- _Exercise instructions_: Only the lines from the one containing "[00:00:00.00 to 00:00:00.90]" to the end of the records belong in the answer; repeat them exactly and drop the pictures.

Study material Start Marker

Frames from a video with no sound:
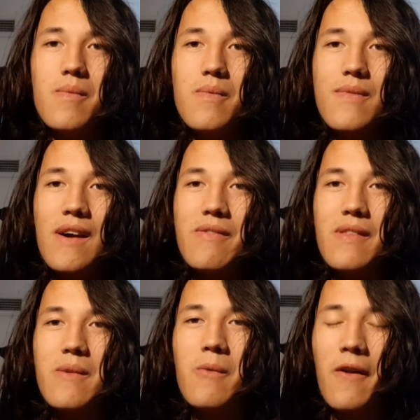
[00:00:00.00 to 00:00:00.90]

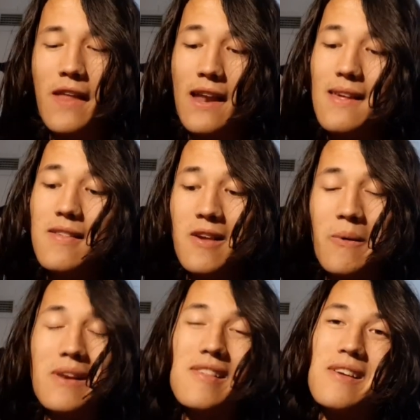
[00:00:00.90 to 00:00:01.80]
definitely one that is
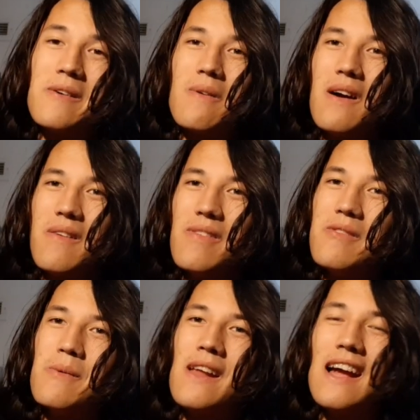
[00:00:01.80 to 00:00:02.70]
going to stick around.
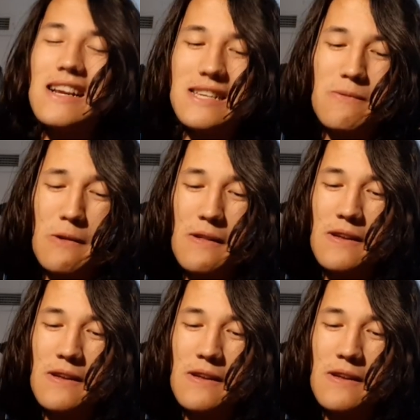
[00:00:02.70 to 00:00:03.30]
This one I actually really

Study material End Marker

- _Task result_:
[00:00:00.00 to 00:00:00.90]

[00:00:00.90 to 00:00:01.80]
definitely one that is
[00:00:01.80 to 00:00:02.70]
going to stick around.
[00:00:02.70 to 00:00:03.30]
This one I actually really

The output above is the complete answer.